Collected data
::::
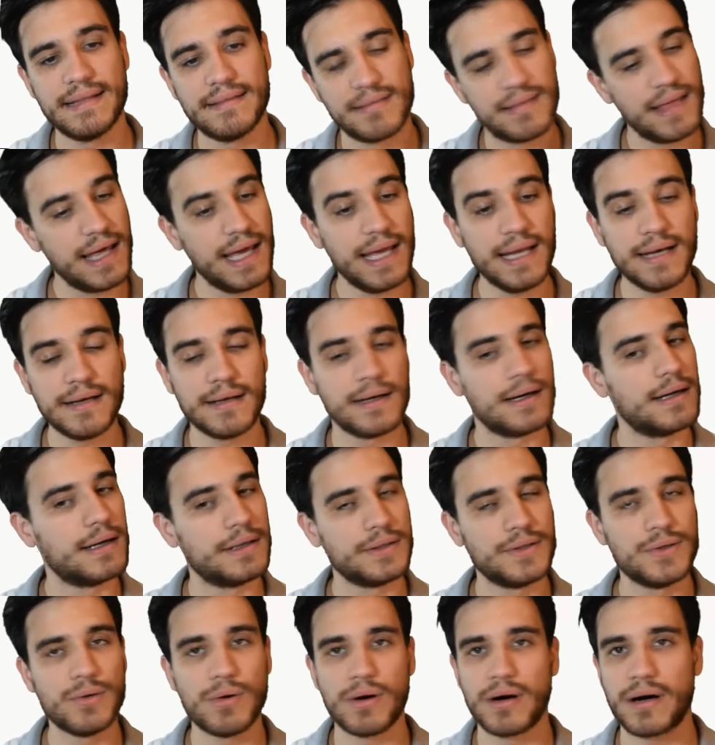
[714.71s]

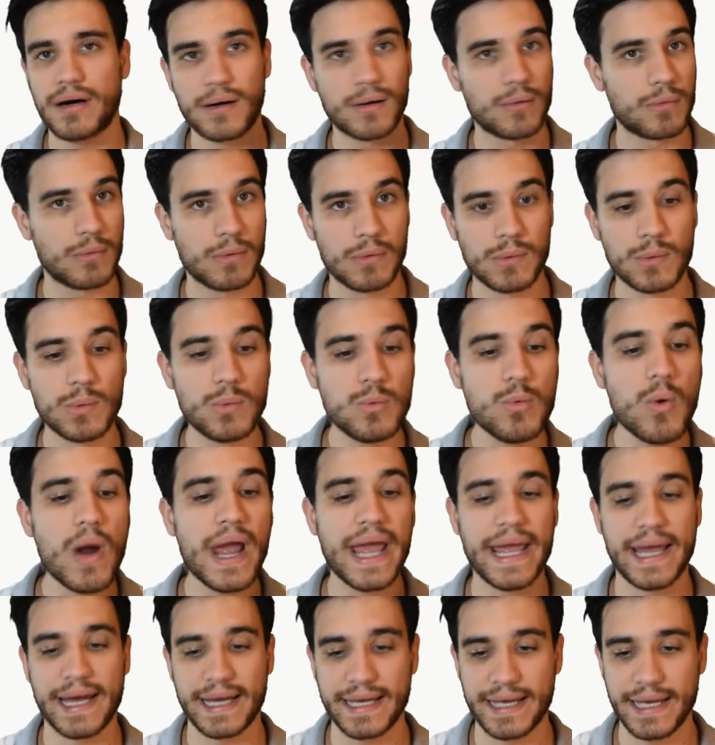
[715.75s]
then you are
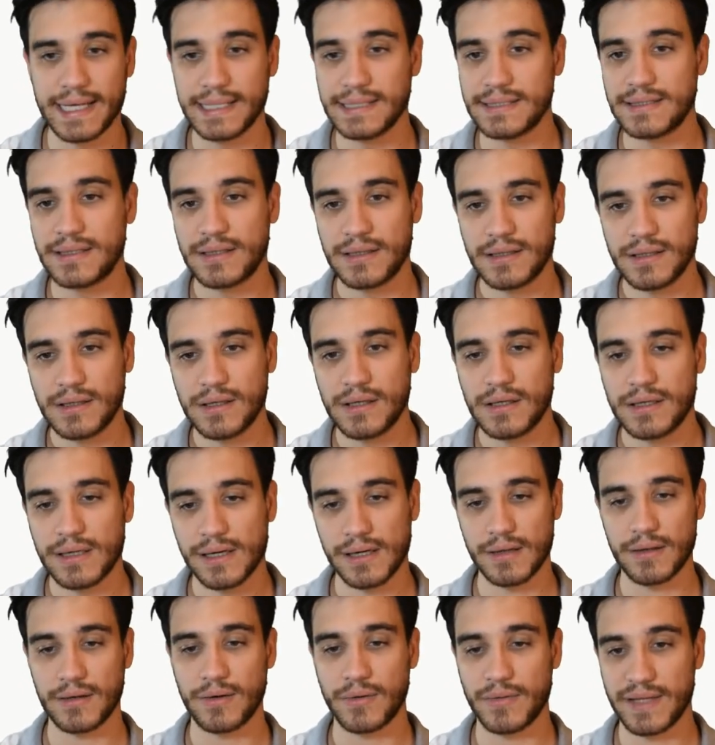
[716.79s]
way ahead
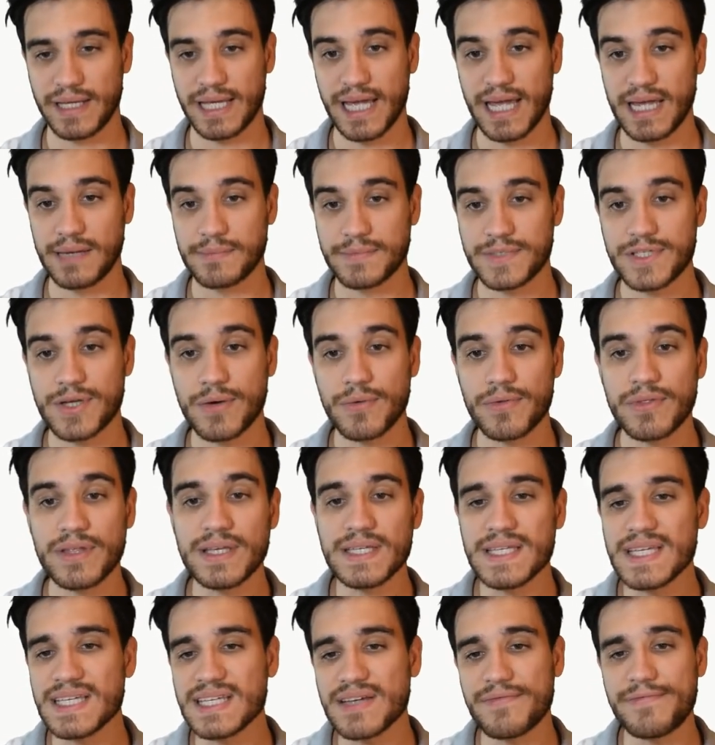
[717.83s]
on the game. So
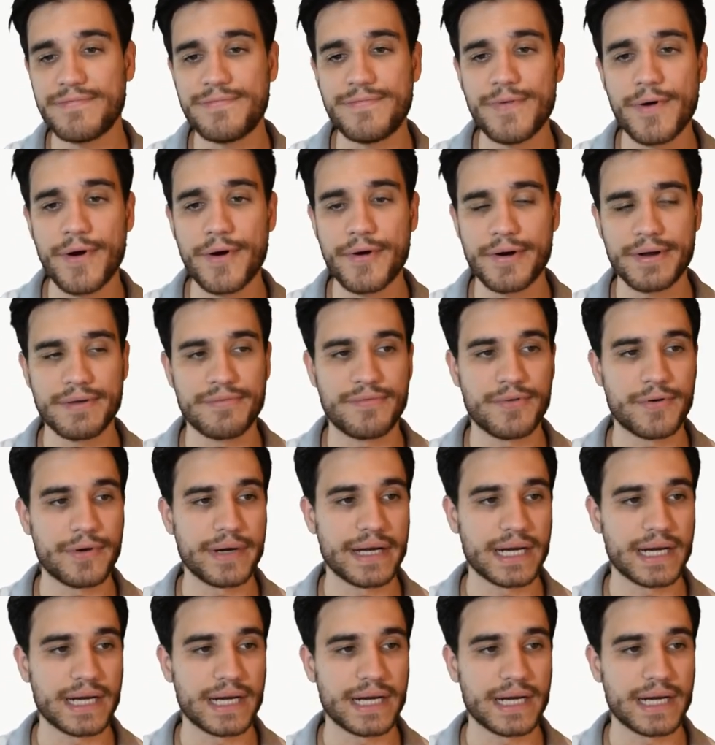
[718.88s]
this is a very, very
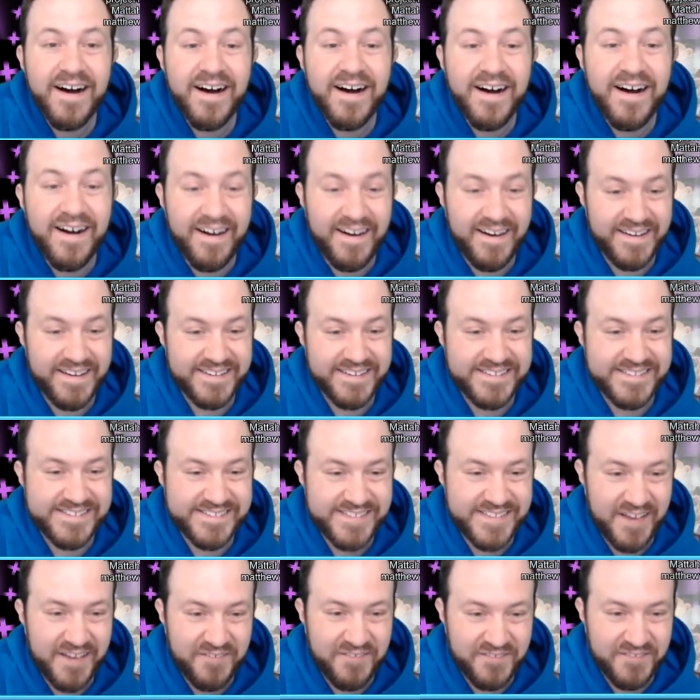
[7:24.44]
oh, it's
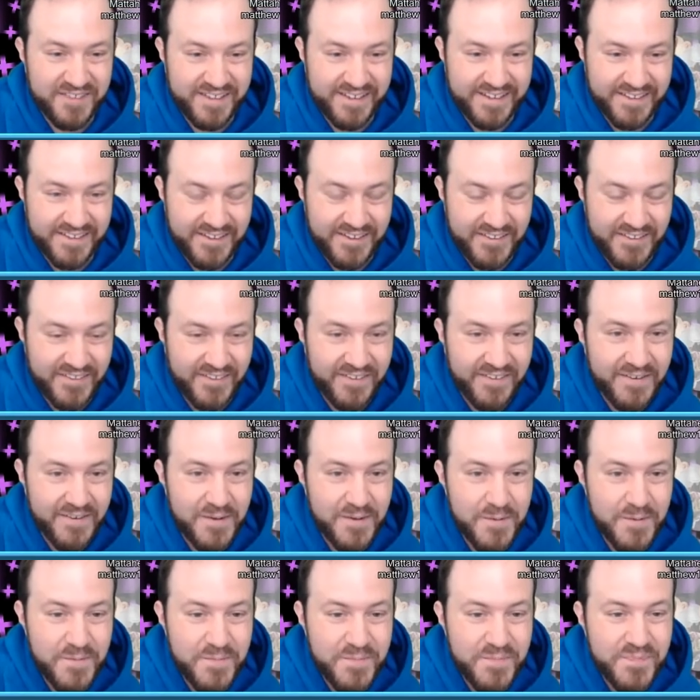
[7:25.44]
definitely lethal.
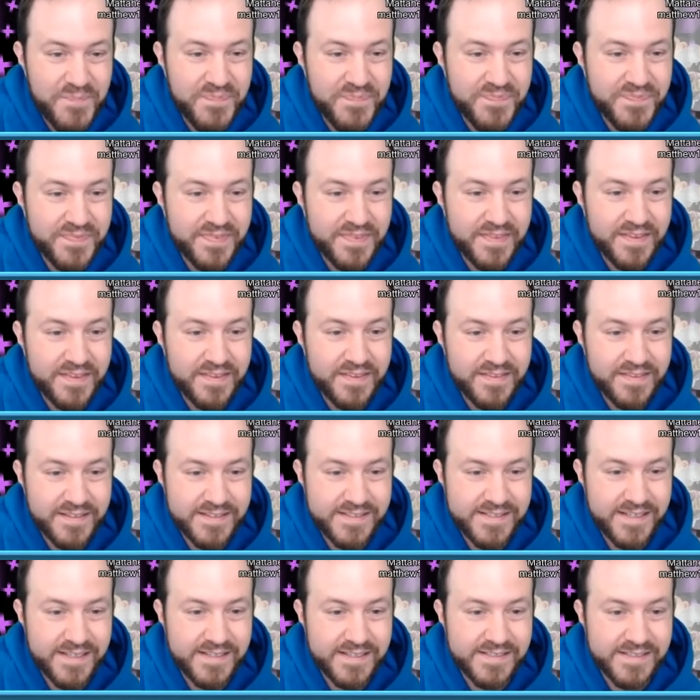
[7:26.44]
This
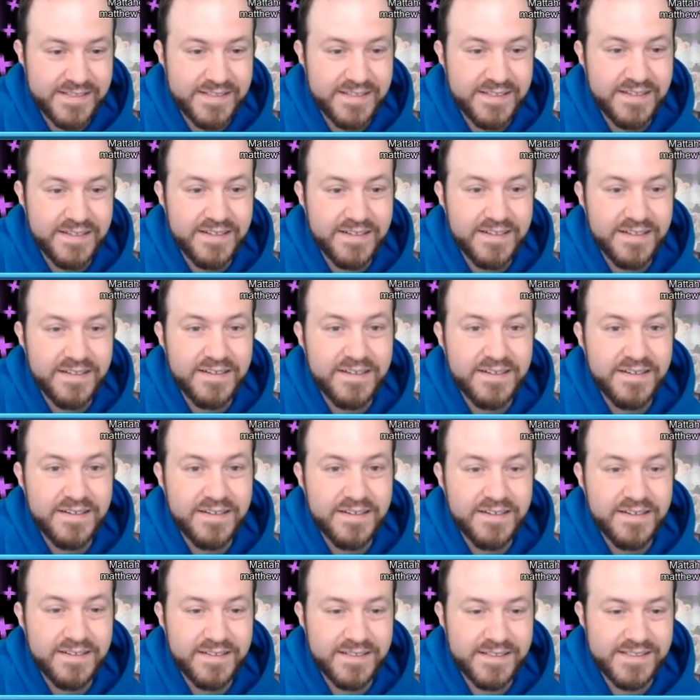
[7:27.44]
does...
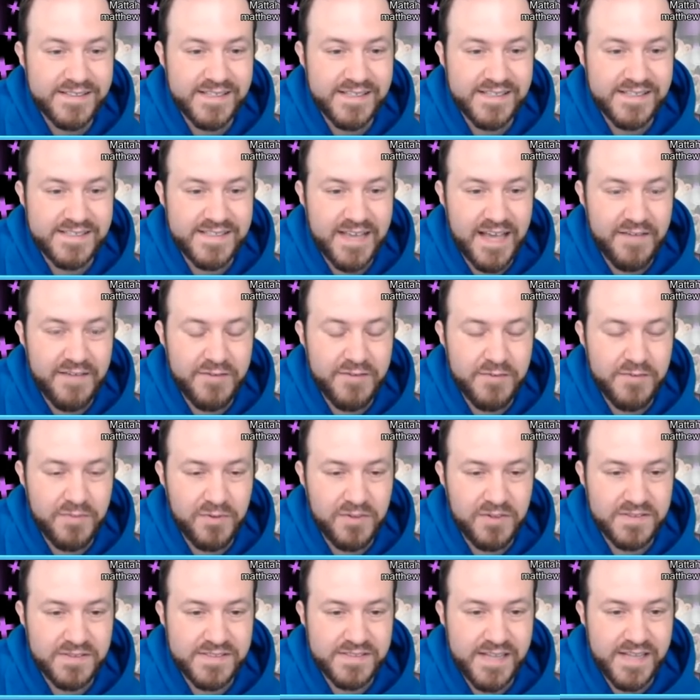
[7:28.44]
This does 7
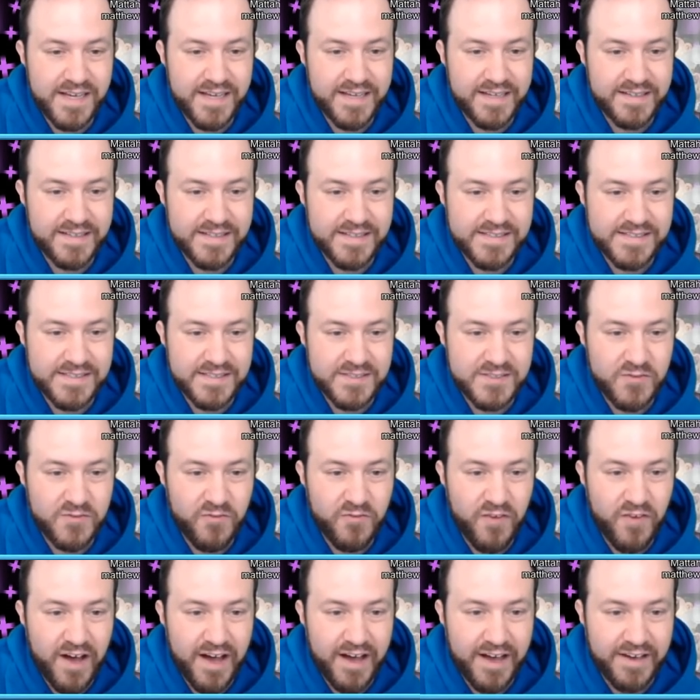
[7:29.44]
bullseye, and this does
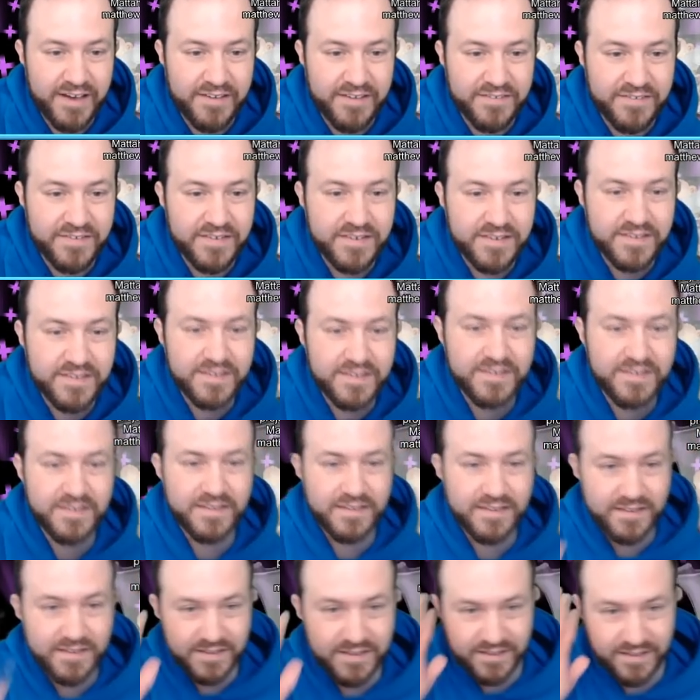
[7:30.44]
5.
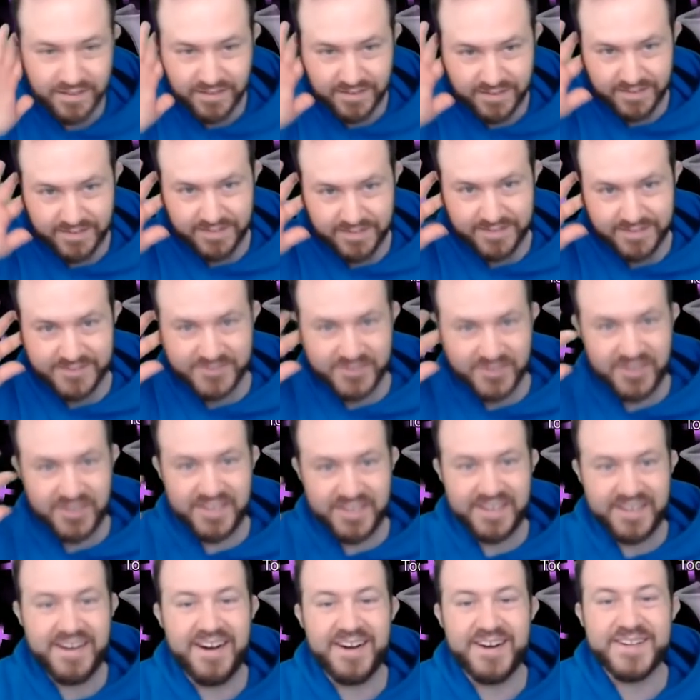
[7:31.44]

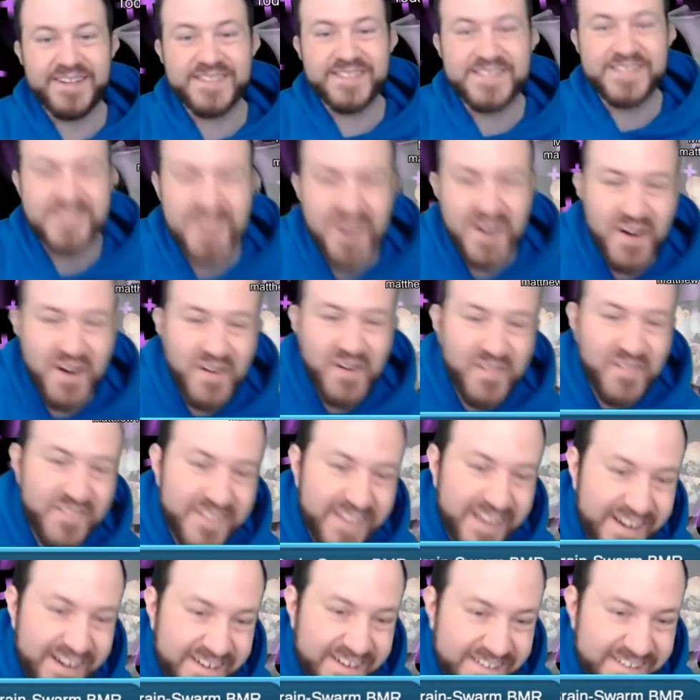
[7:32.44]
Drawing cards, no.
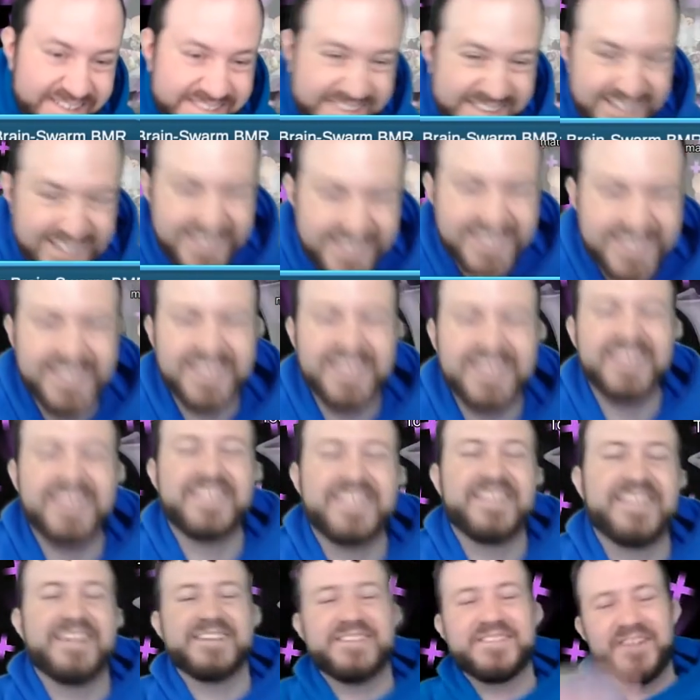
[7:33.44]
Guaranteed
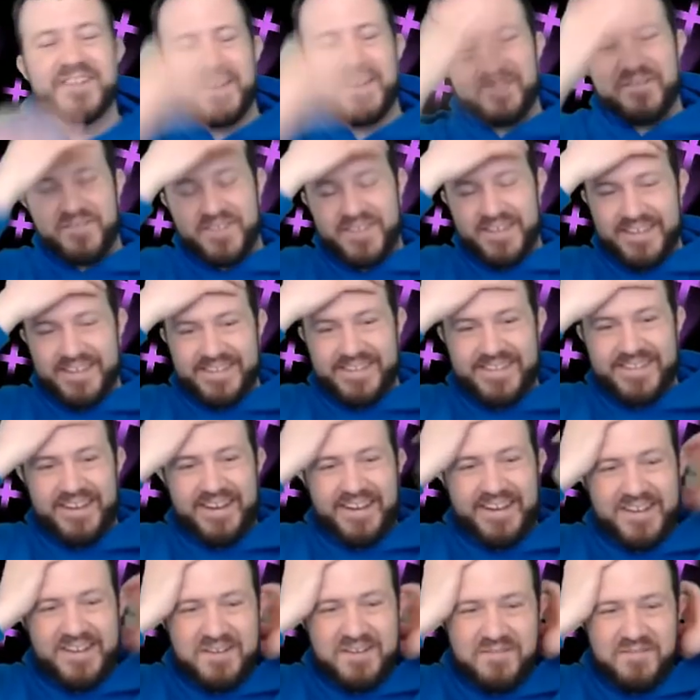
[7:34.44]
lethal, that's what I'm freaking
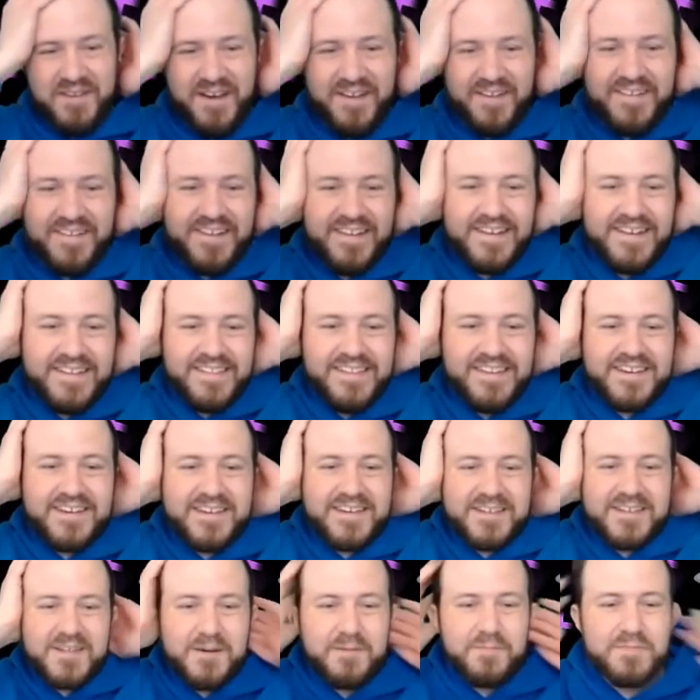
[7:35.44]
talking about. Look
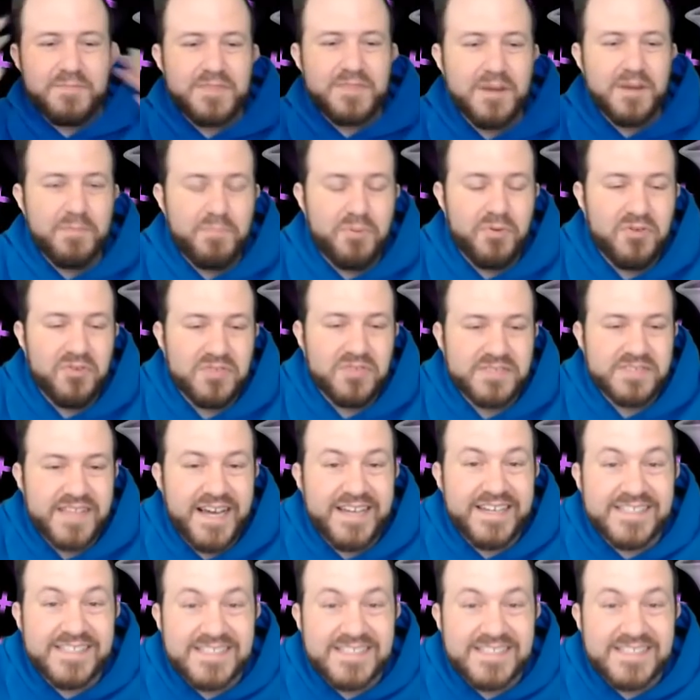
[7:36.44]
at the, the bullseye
::::
* **EXERCISE INSTRUCTIONS**:
Reproduce the entries above word for word. Pictures stay out.

* **WRITTEN ANSWER**:
[714.71s]

[715.75s]
then you are
[716.79s]
way ahead
[717.83s]
on the game. So
[718.88s]
this is a very, very
[7:24.44]
oh, it's
[7:25.44]
definitely lethal.
[7:26.44]
This
[7:27.44]
does...
[7:28.44]
This does 7
[7:29.44]
bullseye, and this does
[7:30.44]
5.
[7:31.44]

[7:32.44]
Drawing cards, no.
[7:33.44]
Guaranteed
[7:34.44]
lethal, that's what I'm freaking
[7:35.44]
talking about. Look
[7:36.44]
at the, the bullseye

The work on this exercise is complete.